First, the tea party is afraid of increased taxes.  Their very public position has always been to avoid additional taxation, hence the whole tea party motif, which was, at least in school history books, a fight against taxation.  (It wasn't, exactly - the original tea partiers wanted the right to tax themselves for their own purposes, not send their tax pence and pounds to Mother England.)  Tea Partiers believe they're already paying far too much in taxes, and anything that suggests they might have to pay more in the future, whether that's increased debt or expensive new health care programs, they oppose. 

However, for all their rhetoric, tea partiers are NOT opposed to all government spending, much of which is far more onerous from a cost perspective than the ACA or welfare or Head Start or other things they have specifically gone on record opposing.  Military spending, Veterans spending, Immigration services, Social Security, and Medicare are all programs that they favor, even if they don't know that the federal government is responsible for them.  (A woman at an early tea party rally carried a sign that said, "No Socialized Medicine, and keep your hands off my Medicare"). 

Some of this is that those programs are more likely to benefit people in their demographics.  From a demographic position, tea partiers are more likely to be far older, whiter, more male, and more fundamental in religious beliefs, than the population in general.  They're also a tiny slice of the population, at just 9 percent.  According to a recent poll, 40 percent of tea party members are 55 or older, compared to 32 percent of the general population.  Sixty-one percent are male, compared to 48.5 percent of the population, 79 percent are white, compared to 63 percent of the population, and 44 percent describe themselves as 'born-again Christians' compared to 22 percent of the population.  So they were more likely to be a veteran or been a member of the military, and are more likely to be on Medicare and collecting Social Security. 

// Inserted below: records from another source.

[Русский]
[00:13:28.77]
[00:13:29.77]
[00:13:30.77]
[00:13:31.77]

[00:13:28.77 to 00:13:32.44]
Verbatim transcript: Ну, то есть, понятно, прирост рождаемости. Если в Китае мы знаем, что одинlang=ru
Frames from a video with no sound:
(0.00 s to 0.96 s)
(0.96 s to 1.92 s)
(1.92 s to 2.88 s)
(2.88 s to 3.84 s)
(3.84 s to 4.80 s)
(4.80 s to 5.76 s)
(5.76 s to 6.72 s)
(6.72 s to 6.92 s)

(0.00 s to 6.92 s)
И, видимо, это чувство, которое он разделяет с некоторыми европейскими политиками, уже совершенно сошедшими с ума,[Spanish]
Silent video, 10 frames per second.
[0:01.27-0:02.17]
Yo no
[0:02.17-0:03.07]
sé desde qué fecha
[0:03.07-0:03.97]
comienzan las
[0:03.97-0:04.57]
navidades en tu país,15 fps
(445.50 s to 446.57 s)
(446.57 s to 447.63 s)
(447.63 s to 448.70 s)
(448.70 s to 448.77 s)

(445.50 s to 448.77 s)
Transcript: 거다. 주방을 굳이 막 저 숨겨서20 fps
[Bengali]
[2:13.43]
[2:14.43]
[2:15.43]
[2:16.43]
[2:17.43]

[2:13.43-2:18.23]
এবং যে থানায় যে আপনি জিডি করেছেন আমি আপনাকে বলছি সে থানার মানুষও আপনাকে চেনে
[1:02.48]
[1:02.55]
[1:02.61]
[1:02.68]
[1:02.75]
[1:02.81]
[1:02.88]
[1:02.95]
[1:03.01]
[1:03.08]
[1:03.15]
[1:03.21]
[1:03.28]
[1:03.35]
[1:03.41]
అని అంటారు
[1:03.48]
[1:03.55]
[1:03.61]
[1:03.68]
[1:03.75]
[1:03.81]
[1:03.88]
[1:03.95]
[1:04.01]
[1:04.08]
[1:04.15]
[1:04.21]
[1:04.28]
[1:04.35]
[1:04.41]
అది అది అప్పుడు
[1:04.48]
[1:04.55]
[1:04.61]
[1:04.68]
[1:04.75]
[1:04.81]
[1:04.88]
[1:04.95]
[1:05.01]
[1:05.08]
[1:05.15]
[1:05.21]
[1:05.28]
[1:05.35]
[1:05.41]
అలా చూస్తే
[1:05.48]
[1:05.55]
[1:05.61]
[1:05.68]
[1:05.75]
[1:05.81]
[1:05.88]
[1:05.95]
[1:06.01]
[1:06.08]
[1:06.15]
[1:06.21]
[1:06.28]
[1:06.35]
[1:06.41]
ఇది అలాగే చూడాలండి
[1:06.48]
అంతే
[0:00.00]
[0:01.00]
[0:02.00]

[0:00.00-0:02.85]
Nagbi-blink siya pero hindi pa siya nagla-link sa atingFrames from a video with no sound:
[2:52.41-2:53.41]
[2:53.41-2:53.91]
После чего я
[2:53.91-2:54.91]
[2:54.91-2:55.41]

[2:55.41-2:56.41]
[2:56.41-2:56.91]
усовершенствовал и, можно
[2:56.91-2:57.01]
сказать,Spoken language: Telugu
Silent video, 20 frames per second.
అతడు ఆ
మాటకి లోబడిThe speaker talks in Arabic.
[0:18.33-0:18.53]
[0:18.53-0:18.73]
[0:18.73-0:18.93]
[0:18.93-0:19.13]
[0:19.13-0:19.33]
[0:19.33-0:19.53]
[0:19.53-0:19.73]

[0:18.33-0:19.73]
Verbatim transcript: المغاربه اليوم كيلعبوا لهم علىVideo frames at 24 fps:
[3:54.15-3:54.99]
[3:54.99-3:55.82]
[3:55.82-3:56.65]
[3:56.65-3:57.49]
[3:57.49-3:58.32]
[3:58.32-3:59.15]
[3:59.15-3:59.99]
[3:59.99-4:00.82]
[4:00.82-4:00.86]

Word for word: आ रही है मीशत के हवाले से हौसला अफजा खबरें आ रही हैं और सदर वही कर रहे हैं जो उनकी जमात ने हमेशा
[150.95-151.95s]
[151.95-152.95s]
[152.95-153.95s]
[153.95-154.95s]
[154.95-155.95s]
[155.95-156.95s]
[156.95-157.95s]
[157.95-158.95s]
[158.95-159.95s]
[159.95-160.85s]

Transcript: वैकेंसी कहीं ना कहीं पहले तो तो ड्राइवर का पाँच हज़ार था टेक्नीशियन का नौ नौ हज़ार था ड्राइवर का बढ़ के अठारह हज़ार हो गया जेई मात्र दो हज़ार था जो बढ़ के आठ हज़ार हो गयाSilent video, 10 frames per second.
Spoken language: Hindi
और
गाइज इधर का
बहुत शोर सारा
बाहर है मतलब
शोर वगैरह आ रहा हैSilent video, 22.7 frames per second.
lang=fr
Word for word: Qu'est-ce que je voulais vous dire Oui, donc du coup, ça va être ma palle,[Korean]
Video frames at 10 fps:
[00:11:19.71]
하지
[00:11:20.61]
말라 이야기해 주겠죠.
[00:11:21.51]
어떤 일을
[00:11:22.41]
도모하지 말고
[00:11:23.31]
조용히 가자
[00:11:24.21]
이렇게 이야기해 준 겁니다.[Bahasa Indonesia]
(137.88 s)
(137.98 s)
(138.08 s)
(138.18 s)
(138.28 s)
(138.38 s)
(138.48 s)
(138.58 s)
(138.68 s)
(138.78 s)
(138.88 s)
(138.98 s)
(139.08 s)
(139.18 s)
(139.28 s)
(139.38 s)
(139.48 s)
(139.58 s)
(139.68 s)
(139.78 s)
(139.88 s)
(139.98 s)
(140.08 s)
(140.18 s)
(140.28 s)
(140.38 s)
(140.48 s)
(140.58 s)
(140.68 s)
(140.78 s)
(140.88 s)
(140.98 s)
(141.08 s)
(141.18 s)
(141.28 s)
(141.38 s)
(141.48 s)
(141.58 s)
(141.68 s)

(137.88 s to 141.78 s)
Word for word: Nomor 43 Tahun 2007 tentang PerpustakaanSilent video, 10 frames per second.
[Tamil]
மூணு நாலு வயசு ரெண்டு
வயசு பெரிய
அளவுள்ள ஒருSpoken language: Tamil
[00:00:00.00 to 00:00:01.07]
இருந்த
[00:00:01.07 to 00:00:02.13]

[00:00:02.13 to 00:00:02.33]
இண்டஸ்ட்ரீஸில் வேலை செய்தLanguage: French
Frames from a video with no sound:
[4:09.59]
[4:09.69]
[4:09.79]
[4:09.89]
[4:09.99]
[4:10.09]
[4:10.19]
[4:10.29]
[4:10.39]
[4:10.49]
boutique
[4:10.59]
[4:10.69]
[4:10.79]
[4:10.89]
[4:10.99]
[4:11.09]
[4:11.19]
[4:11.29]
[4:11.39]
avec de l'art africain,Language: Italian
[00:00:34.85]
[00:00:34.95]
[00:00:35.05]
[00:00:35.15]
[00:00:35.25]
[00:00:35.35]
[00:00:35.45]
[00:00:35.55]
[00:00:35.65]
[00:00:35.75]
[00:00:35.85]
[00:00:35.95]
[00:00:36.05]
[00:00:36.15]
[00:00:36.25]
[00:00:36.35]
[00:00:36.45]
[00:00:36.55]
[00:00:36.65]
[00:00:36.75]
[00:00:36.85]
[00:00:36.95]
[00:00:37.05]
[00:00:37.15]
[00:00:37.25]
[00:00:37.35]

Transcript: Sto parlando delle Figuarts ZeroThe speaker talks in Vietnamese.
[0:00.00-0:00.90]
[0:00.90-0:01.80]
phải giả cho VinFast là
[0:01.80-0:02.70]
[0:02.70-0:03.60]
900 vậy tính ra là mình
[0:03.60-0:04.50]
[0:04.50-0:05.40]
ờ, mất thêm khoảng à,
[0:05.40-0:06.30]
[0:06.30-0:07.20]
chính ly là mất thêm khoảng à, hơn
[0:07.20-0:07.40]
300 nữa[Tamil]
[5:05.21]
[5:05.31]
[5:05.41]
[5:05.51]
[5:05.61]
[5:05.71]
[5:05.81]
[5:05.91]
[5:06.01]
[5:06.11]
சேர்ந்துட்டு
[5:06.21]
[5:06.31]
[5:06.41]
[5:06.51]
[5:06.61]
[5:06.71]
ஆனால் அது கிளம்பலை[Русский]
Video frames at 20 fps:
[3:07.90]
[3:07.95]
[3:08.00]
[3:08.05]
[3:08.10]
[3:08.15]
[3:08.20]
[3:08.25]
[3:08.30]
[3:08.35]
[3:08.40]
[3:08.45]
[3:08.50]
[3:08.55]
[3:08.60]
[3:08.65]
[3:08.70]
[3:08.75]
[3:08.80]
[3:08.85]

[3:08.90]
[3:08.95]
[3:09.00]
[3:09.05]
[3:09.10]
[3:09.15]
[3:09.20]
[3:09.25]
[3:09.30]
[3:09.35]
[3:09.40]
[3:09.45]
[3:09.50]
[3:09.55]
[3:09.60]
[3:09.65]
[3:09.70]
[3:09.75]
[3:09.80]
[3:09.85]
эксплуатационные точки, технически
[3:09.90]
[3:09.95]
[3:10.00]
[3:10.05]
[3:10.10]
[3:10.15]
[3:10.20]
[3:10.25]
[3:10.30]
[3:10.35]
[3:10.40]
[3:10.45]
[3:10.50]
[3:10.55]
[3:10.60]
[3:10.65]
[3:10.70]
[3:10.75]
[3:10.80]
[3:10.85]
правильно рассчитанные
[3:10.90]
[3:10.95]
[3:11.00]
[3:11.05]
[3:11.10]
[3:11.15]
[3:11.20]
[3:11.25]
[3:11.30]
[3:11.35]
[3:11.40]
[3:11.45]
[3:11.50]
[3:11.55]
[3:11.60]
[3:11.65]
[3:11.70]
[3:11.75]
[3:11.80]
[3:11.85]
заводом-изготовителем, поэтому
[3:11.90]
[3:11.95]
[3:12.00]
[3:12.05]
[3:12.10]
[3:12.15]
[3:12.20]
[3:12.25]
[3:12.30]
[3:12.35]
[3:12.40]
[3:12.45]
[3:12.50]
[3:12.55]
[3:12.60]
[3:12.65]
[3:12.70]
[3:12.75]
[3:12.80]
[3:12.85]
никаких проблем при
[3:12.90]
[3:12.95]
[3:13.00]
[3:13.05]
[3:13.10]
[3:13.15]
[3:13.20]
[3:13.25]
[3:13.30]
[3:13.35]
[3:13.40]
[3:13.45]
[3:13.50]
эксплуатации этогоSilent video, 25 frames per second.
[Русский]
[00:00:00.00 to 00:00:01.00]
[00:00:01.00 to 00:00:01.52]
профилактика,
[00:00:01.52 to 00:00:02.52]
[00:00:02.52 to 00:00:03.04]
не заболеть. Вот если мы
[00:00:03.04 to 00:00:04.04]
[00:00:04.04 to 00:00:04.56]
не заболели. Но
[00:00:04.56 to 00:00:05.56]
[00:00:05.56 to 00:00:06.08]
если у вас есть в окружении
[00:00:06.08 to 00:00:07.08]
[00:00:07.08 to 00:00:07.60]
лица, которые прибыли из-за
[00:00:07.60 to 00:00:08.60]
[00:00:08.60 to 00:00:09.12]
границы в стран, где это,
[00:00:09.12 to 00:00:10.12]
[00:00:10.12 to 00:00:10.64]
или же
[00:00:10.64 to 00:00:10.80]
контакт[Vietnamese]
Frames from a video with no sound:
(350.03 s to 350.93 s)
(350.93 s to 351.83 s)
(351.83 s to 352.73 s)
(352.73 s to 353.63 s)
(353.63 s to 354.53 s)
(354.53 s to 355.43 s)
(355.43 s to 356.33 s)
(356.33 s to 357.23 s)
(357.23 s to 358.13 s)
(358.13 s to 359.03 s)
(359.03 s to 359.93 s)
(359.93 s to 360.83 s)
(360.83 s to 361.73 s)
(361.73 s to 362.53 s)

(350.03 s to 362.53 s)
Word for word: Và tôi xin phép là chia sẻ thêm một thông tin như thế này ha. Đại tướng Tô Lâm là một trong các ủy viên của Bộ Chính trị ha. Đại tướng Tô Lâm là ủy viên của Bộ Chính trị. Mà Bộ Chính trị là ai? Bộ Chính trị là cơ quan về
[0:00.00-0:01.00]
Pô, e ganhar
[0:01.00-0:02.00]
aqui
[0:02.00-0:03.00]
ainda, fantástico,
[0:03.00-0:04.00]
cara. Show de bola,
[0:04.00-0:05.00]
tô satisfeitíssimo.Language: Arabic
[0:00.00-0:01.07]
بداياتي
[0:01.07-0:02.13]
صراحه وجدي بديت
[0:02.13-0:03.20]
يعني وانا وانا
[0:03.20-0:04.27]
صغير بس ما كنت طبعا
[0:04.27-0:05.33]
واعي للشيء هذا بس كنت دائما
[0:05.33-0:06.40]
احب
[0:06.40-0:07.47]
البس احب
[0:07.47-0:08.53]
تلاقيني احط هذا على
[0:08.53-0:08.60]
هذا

Religion also plays a role.  Evangelicals, in general, oppose welfare, food stamps, and other social welfare programs.  With a large number of tea partiers identifying as evangelical, their political views tend to merge with the views of their church. 

So in the ACA we have a nexxus of what the tea partiers hate most -- a social welfare program that benefits everyone regardless of ability to pay, that isn't tilted toward seniors or veterans, and which will require some outlay of funds which they view as a tax.  It's not surprising that the tea partiers aren't happy with it.  However, given the tiny number ... 9 percent ... who identify as tea partiers, it is surprising that Speaker John Boehner is giving them the time of day at all.

Boehner, has, indeed, said that he will make sure the government doesn't shut down, recognizing, finally, that a shutdown would be the final straw on a very weary camel's back, and such a manuever would spell doom for any hopes for the GOP in 2014.  That may not be enough to save him, or his speakership.